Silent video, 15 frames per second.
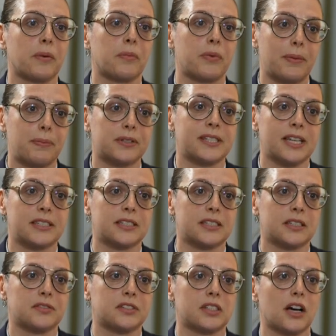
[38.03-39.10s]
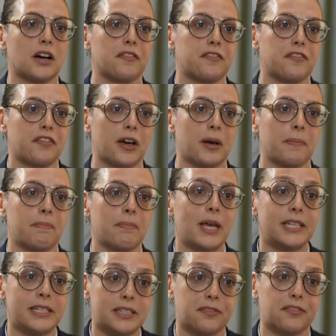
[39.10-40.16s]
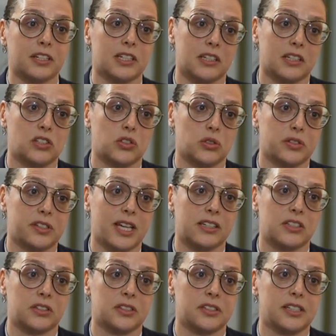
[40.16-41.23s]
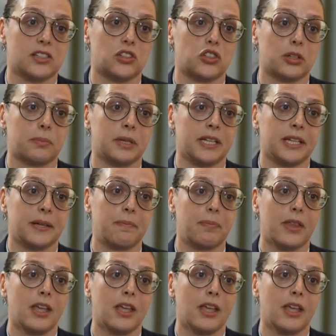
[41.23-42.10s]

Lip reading: representatives of many different industrial sectors in Germany.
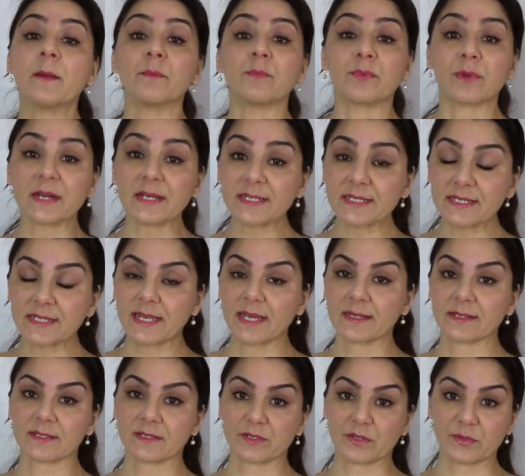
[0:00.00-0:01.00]
breast
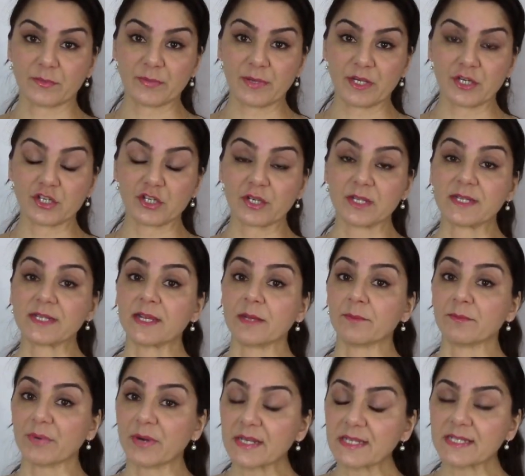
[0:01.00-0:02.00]
cancer patients
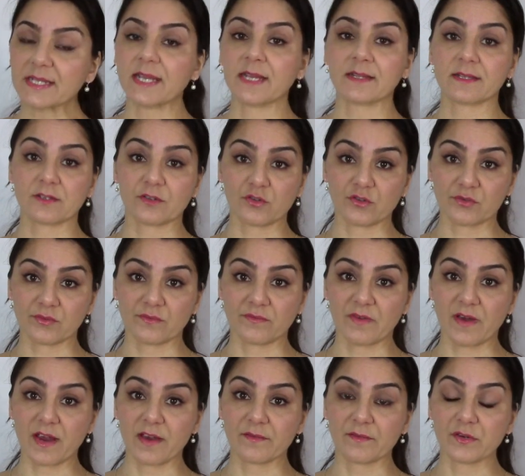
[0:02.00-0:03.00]
and breast cancer
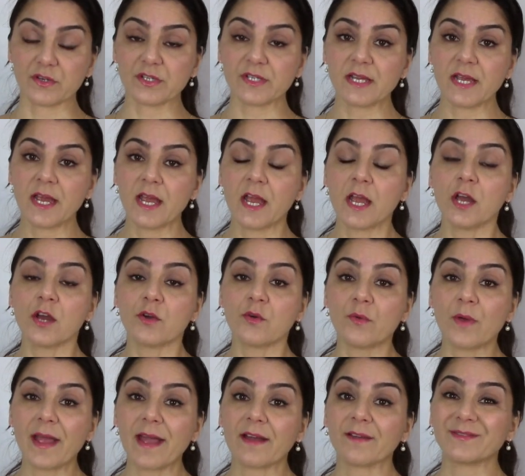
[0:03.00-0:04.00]
survivors
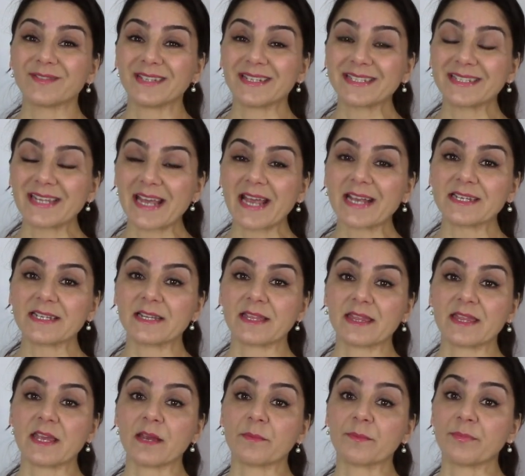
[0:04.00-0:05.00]
who have
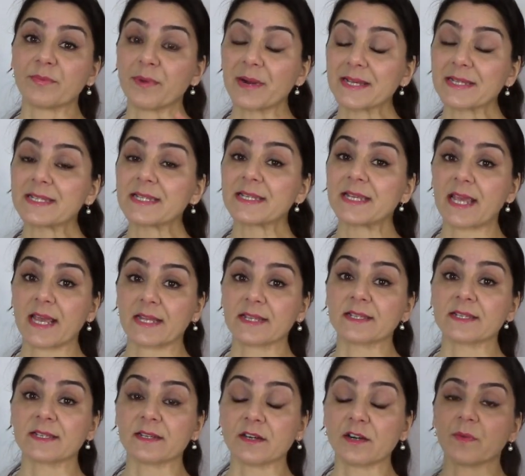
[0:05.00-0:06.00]
detected their breast
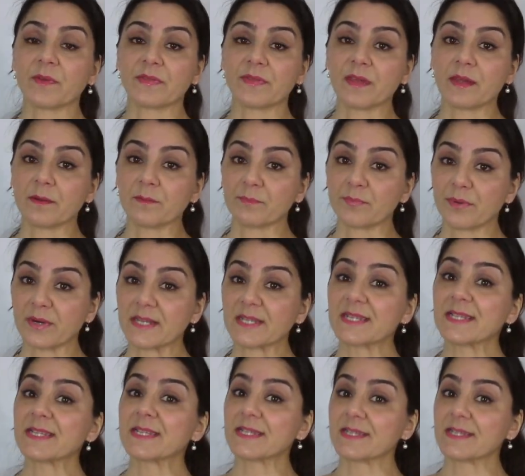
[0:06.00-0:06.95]
cancer with their breast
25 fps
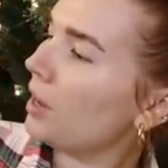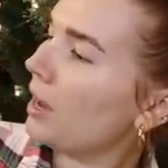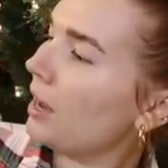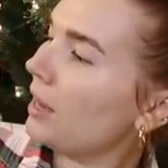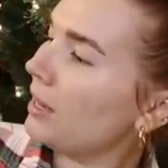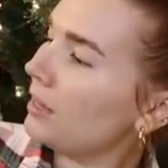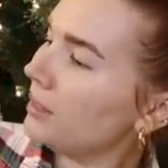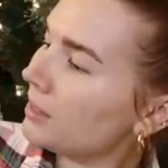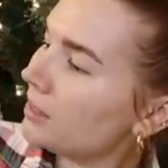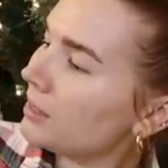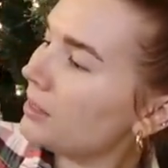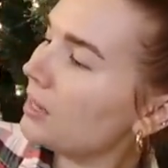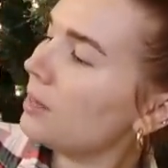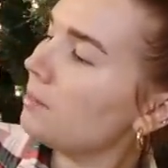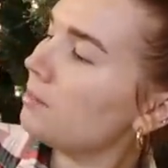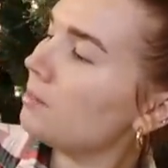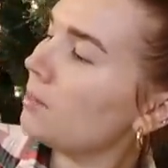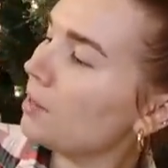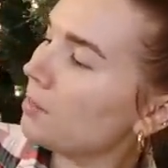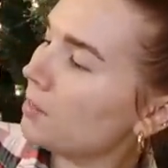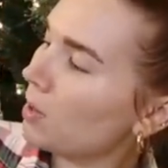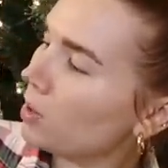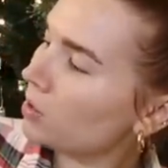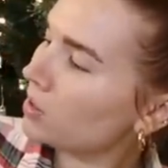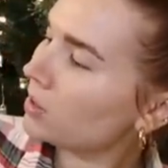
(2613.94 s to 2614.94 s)
Instant
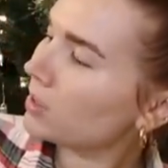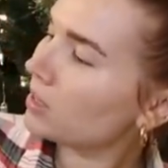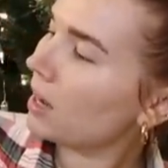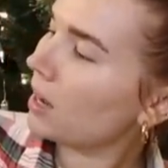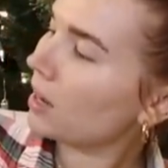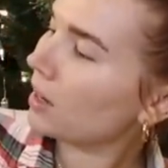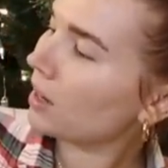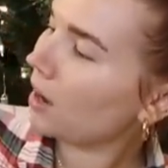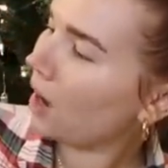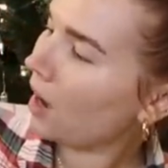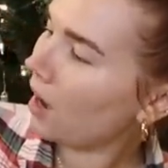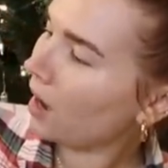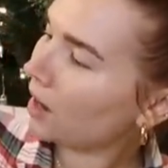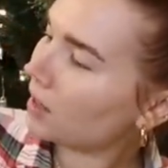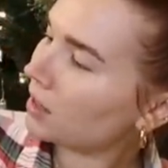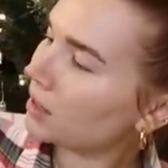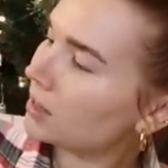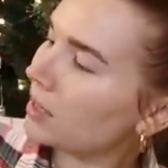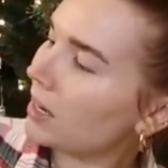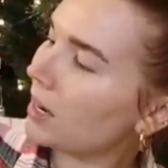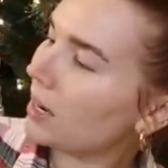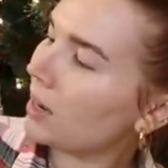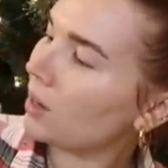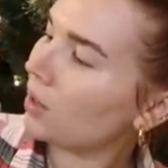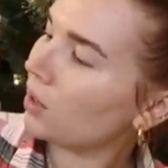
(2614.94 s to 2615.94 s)
Mimosa
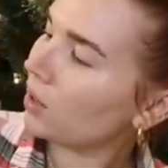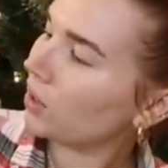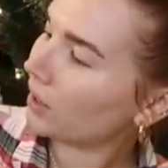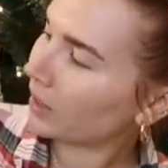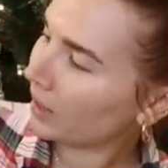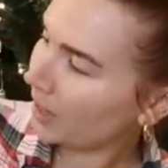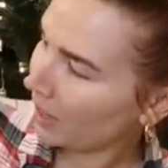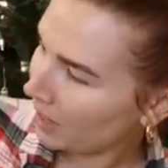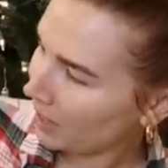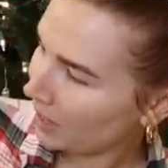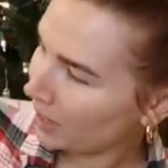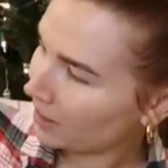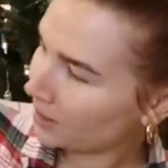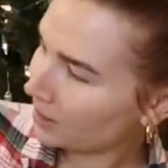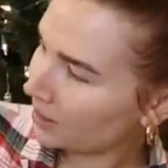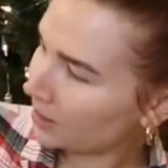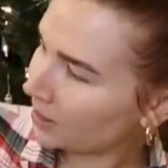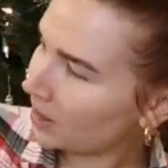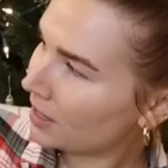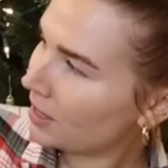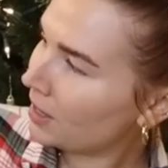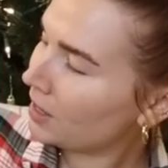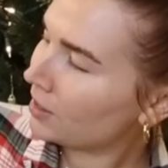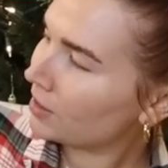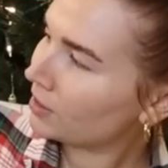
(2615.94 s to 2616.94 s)
Cocktail
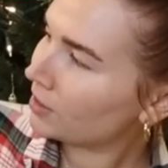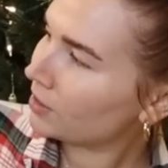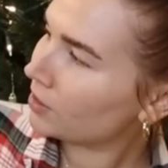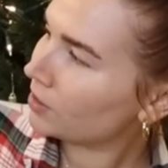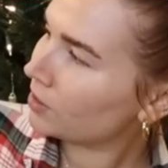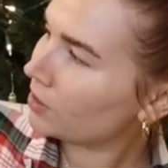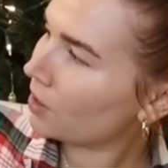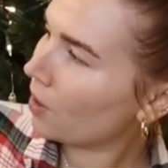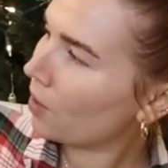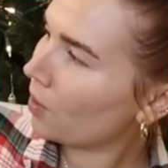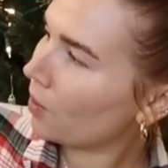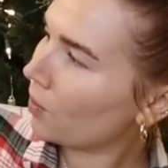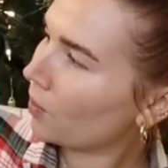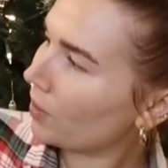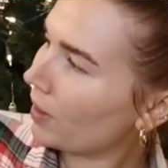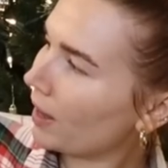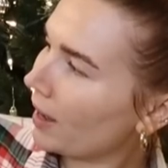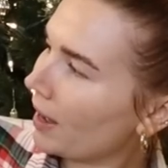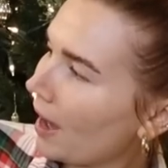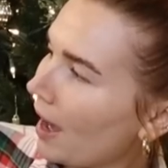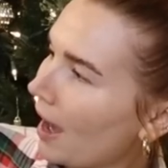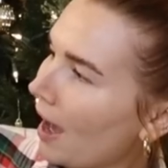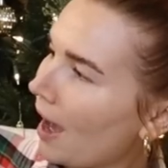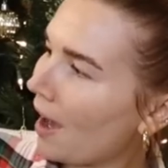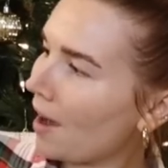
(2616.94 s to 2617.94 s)
Kit. So they
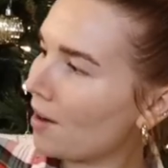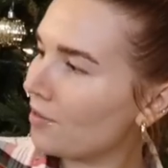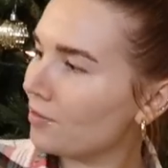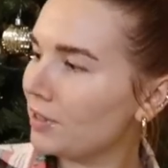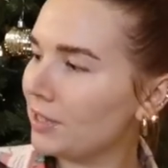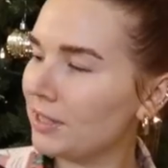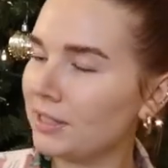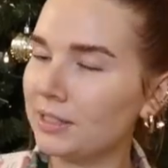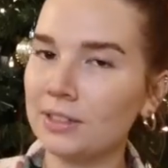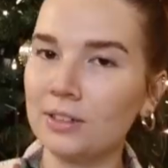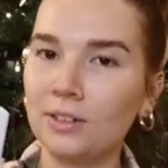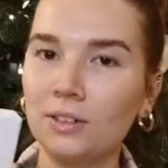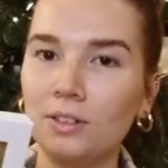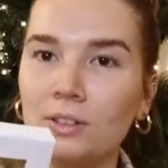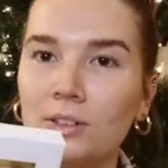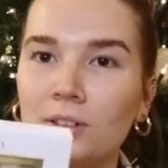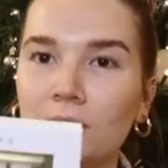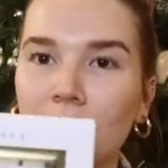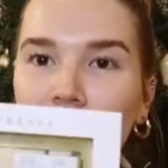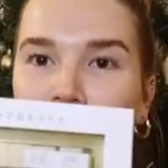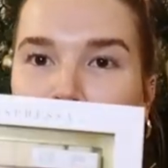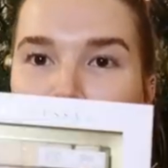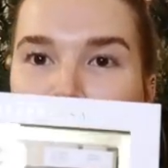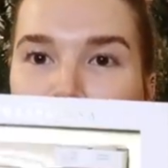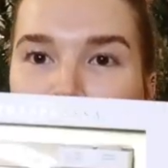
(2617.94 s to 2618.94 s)
have these little
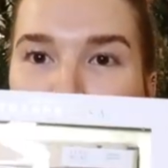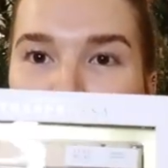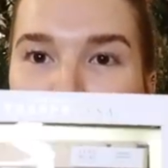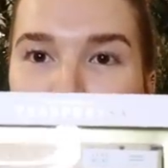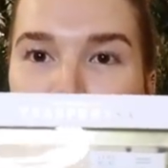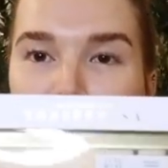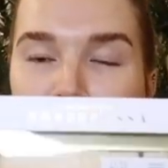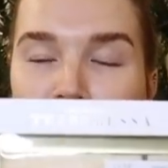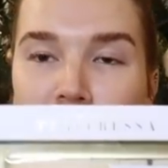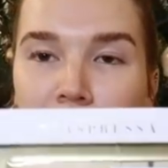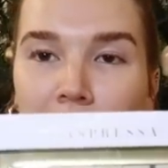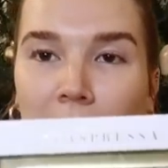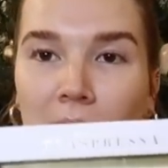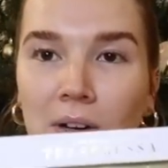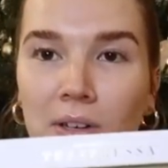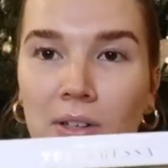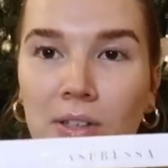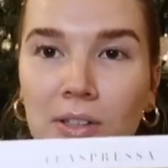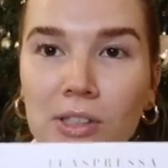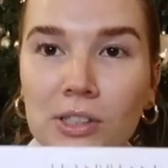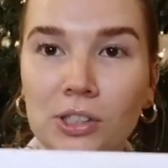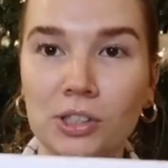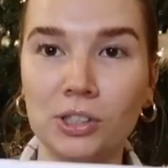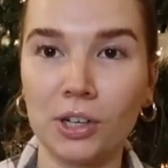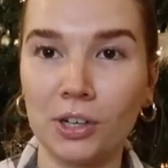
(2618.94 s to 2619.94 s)

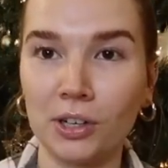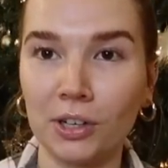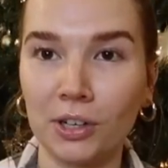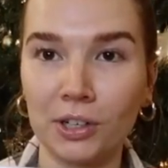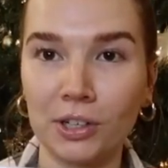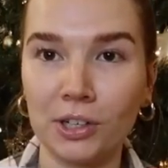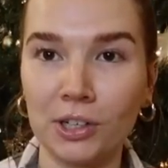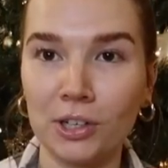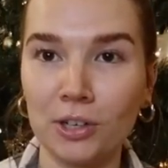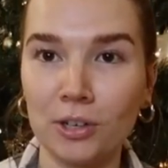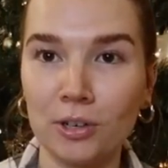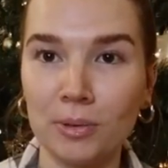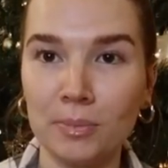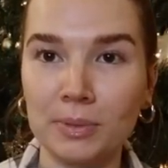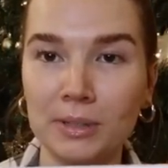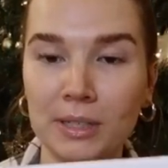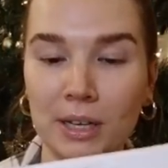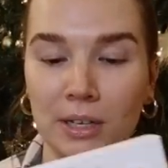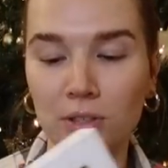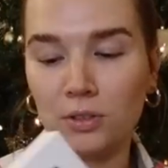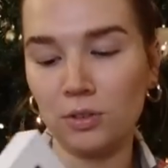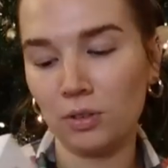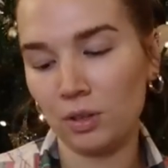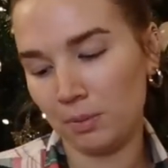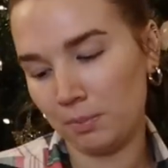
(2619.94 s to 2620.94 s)
sparkly sugar cubes
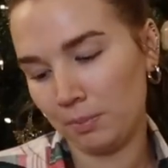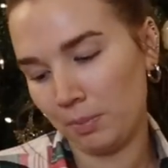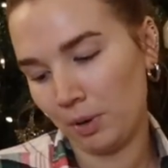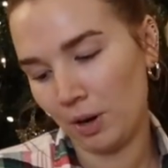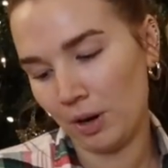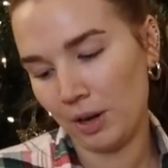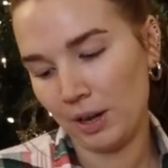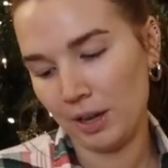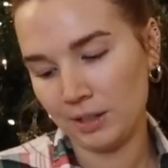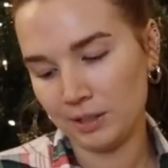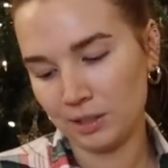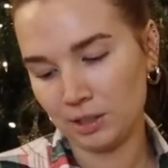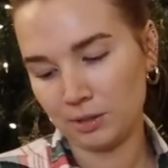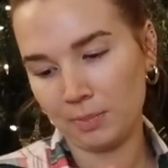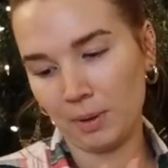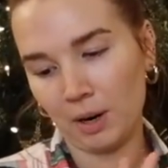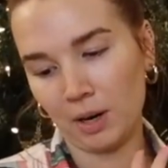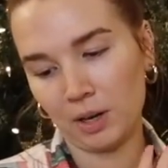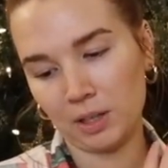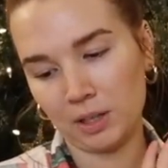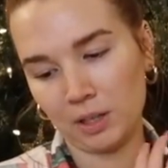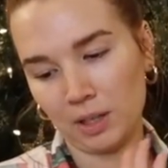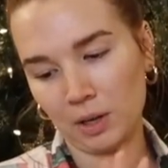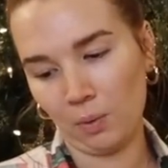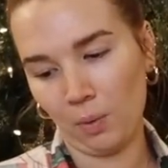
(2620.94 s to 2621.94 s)
that you can put in
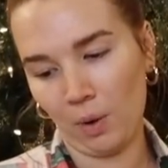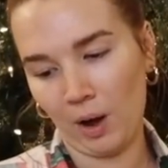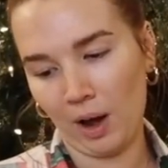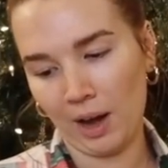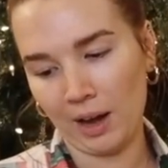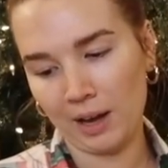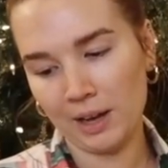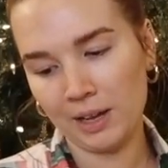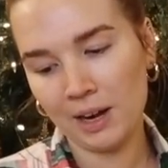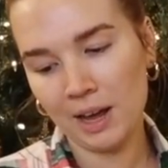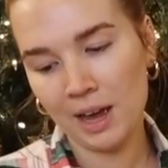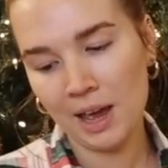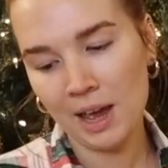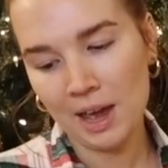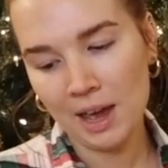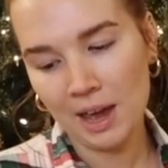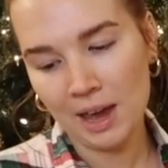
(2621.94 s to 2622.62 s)
sparkling wine.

EXERCISE DIRECTIONS =>
Apart from the pictures, every line above must be repeated exactly.

ANSWER SECTION =>
Silent video, 15 frames per second.
[38.03-39.10s]
[39.10-40.16s]
[40.16-41.23s]
[41.23-42.10s]

Lip reading: representatives of many different industrial sectors in Germany.
[0:00.00-0:01.00]
breast
[0:01.00-0:02.00]
cancer patients
[0:02.00-0:03.00]
and breast cancer
[0:03.00-0:04.00]
survivors
[0:04.00-0:05.00]
who have
[0:05.00-0:06.00]
detected their breast
[0:06.00-0:06.95]
cancer with their breast
25 fps
(2613.94 s to 2614.94 s)
Instant
(2614.94 s to 2615.94 s)
Mimosa
(2615.94 s to 2616.94 s)
Cocktail
(2616.94 s to 2617.94 s)
Kit. So they
(2617.94 s to 2618.94 s)
have these little
(2618.94 s to 2619.94 s)

(2619.94 s to 2620.94 s)
sparkly sugar cubes
(2620.94 s to 2621.94 s)
that you can put in
(2621.94 s to 2622.62 s)
sparkling wine.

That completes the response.